* [How to complete this task]: Verbatim copy without images: repeat the records in full.

Saved data entries:
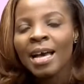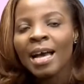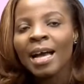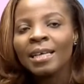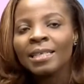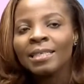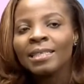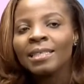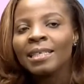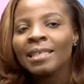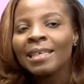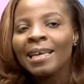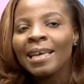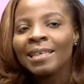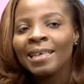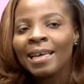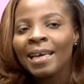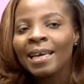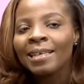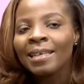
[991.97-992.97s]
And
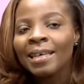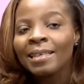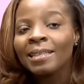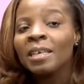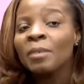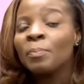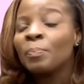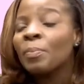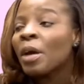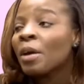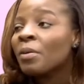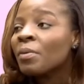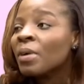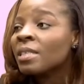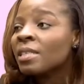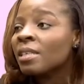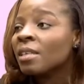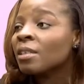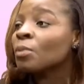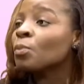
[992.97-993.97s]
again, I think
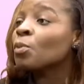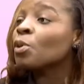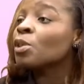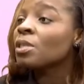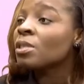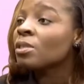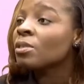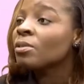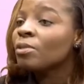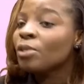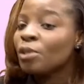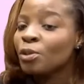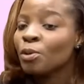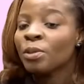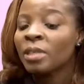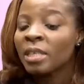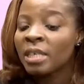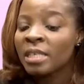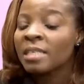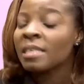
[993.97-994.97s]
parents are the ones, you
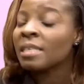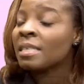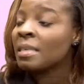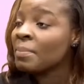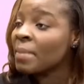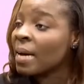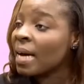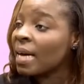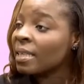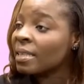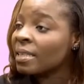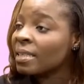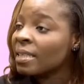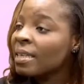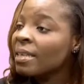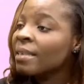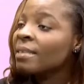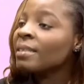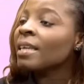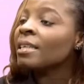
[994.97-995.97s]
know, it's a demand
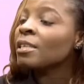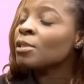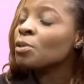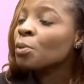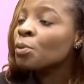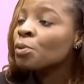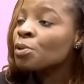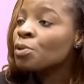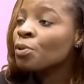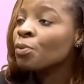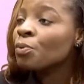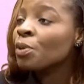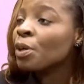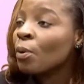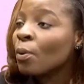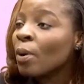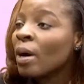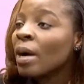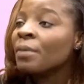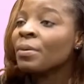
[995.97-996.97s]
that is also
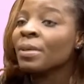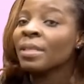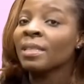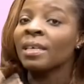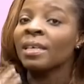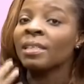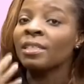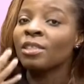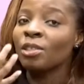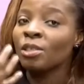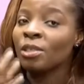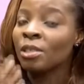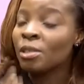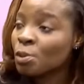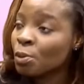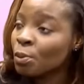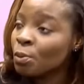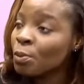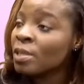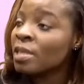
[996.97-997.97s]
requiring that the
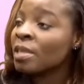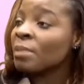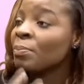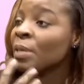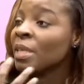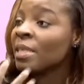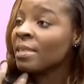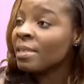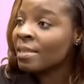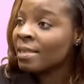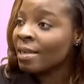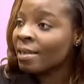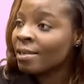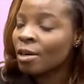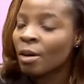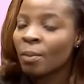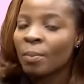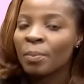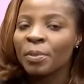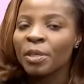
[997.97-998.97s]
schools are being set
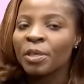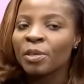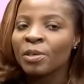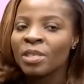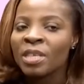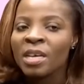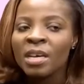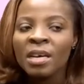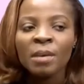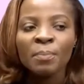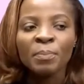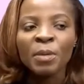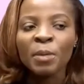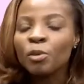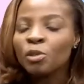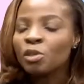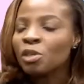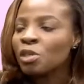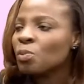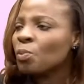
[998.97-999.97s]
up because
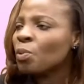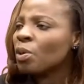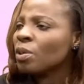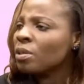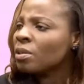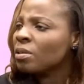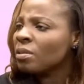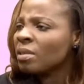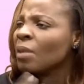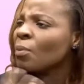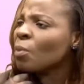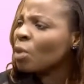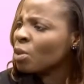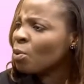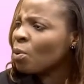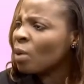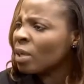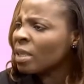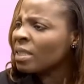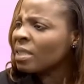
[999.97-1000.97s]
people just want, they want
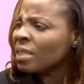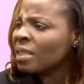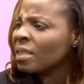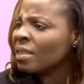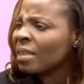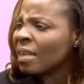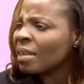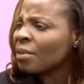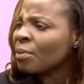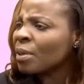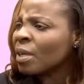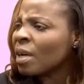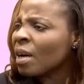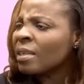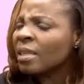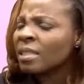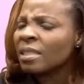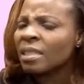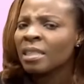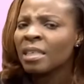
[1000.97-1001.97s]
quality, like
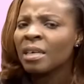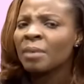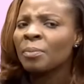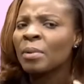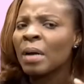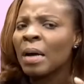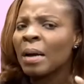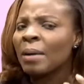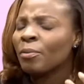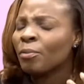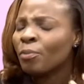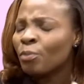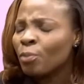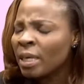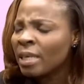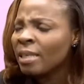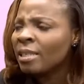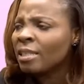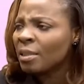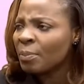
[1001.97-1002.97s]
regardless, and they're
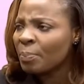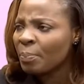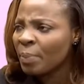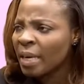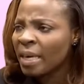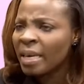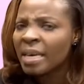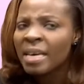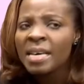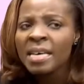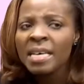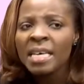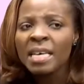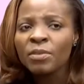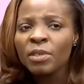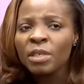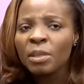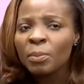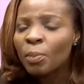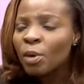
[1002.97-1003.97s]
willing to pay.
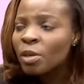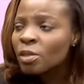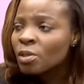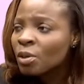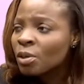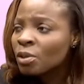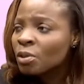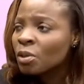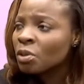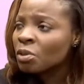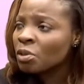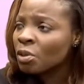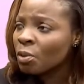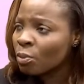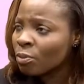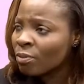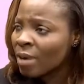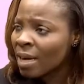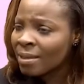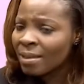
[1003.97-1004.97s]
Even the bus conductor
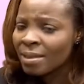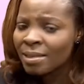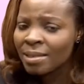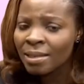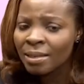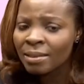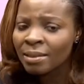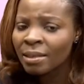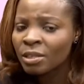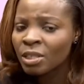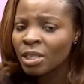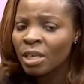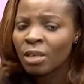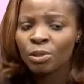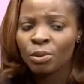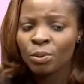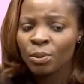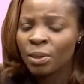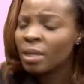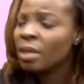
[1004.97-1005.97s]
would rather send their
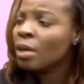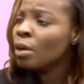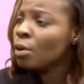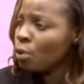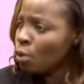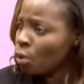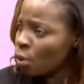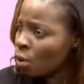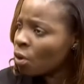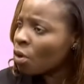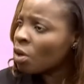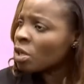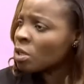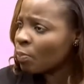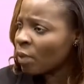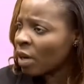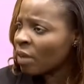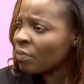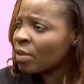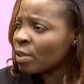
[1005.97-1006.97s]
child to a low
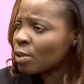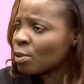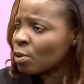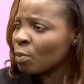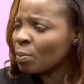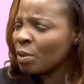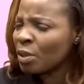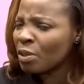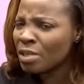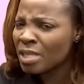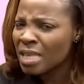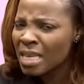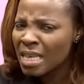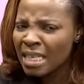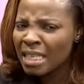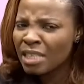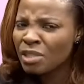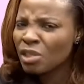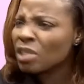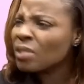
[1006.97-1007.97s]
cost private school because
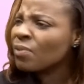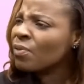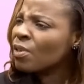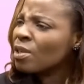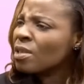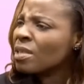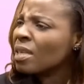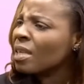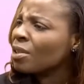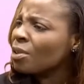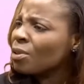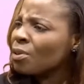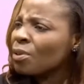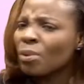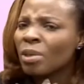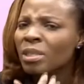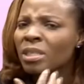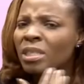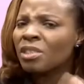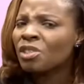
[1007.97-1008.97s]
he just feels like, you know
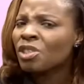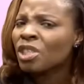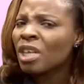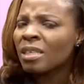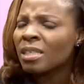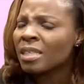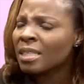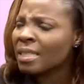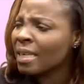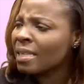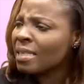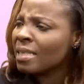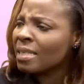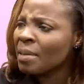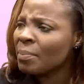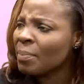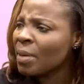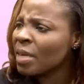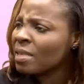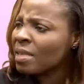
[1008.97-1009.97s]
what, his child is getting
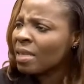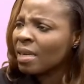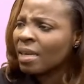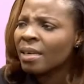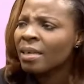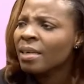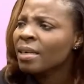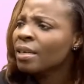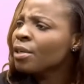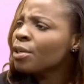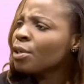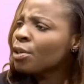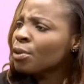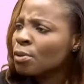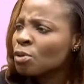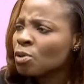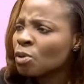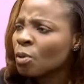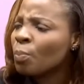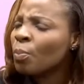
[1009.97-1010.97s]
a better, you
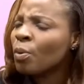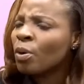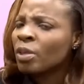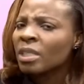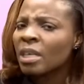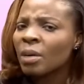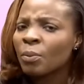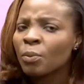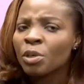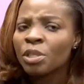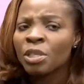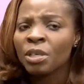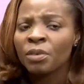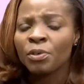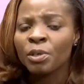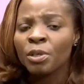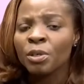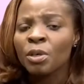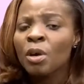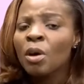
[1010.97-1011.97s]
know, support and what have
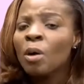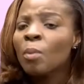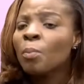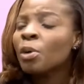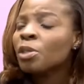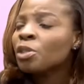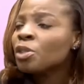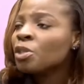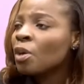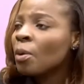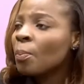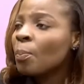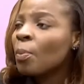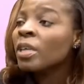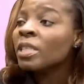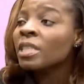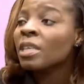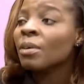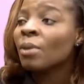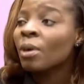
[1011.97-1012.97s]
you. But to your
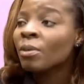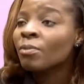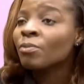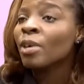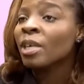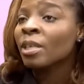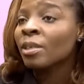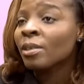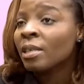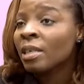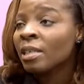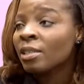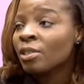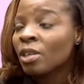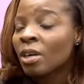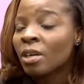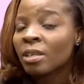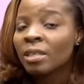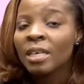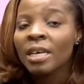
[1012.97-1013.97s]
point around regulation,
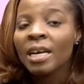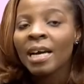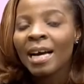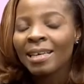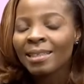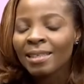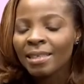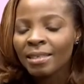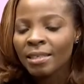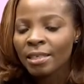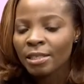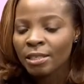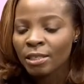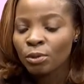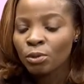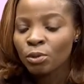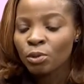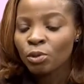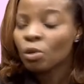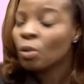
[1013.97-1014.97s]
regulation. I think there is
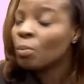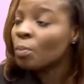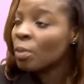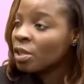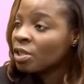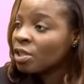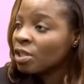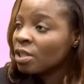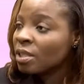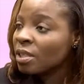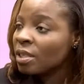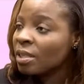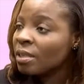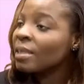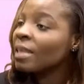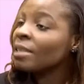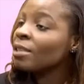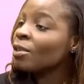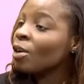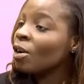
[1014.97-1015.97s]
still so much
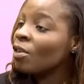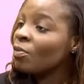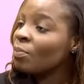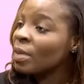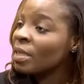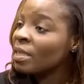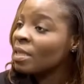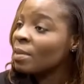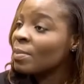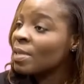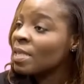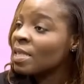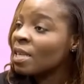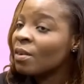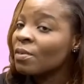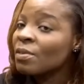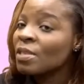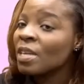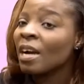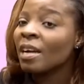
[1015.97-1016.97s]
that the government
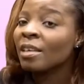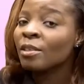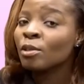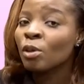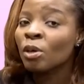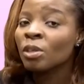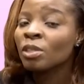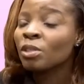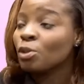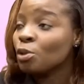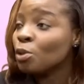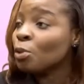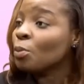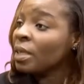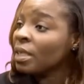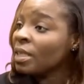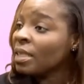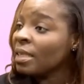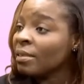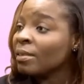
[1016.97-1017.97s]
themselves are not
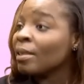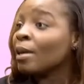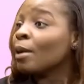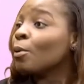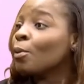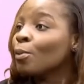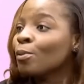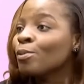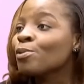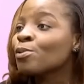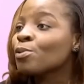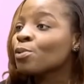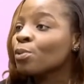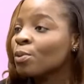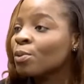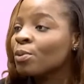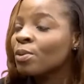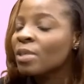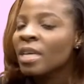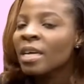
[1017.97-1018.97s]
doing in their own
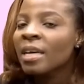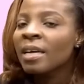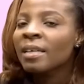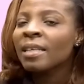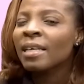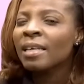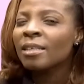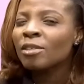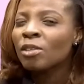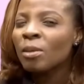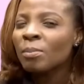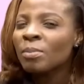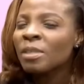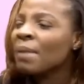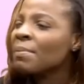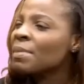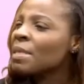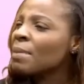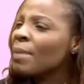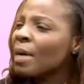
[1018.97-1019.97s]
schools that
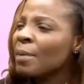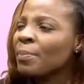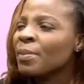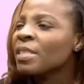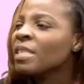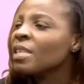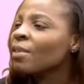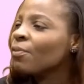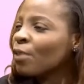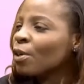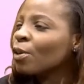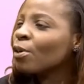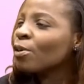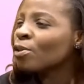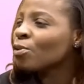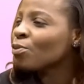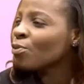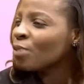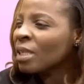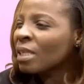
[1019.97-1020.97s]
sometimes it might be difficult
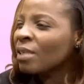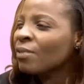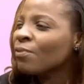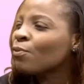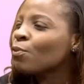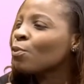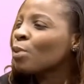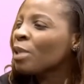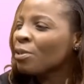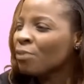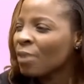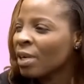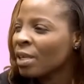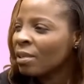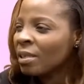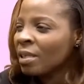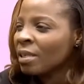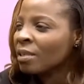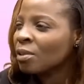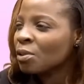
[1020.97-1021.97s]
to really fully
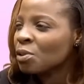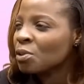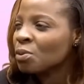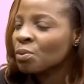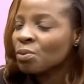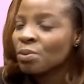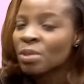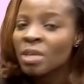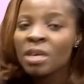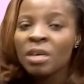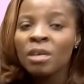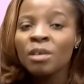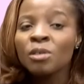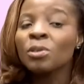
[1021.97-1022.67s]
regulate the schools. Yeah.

* [Worked solution]:
[991.97-992.97s]
And
[992.97-993.97s]
again, I think
[993.97-994.97s]
parents are the ones, you
[994.97-995.97s]
know, it's a demand
[995.97-996.97s]
that is also
[996.97-997.97s]
requiring that the
[997.97-998.97s]
schools are being set
[998.97-999.97s]
up because
[999.97-1000.97s]
people just want, they want
[1000.97-1001.97s]
quality, like
[1001.97-1002.97s]
regardless, and they're
[1002.97-1003.97s]
willing to pay.
[1003.97-1004.97s]
Even the bus conductor
[1004.97-1005.97s]
would rather send their
[1005.97-1006.97s]
child to a low
[1006.97-1007.97s]
cost private school because
[1007.97-1008.97s]
he just feels like, you know
[1008.97-1009.97s]
what, his child is getting
[1009.97-1010.97s]
a better, you
[1010.97-1011.97s]
know, support and what have
[1011.97-1012.97s]
you. But to your
[1012.97-1013.97s]
point around regulation,
[1013.97-1014.97s]
regulation. I think there is
[1014.97-1015.97s]
still so much
[1015.97-1016.97s]
that the government
[1016.97-1017.97s]
themselves are not
[1017.97-1018.97s]
doing in their own
[1018.97-1019.97s]
schools that
[1019.97-1020.97s]
sometimes it might be difficult
[1020.97-1021.97s]
to really fully
[1021.97-1022.67s]
regulate the schools. Yeah.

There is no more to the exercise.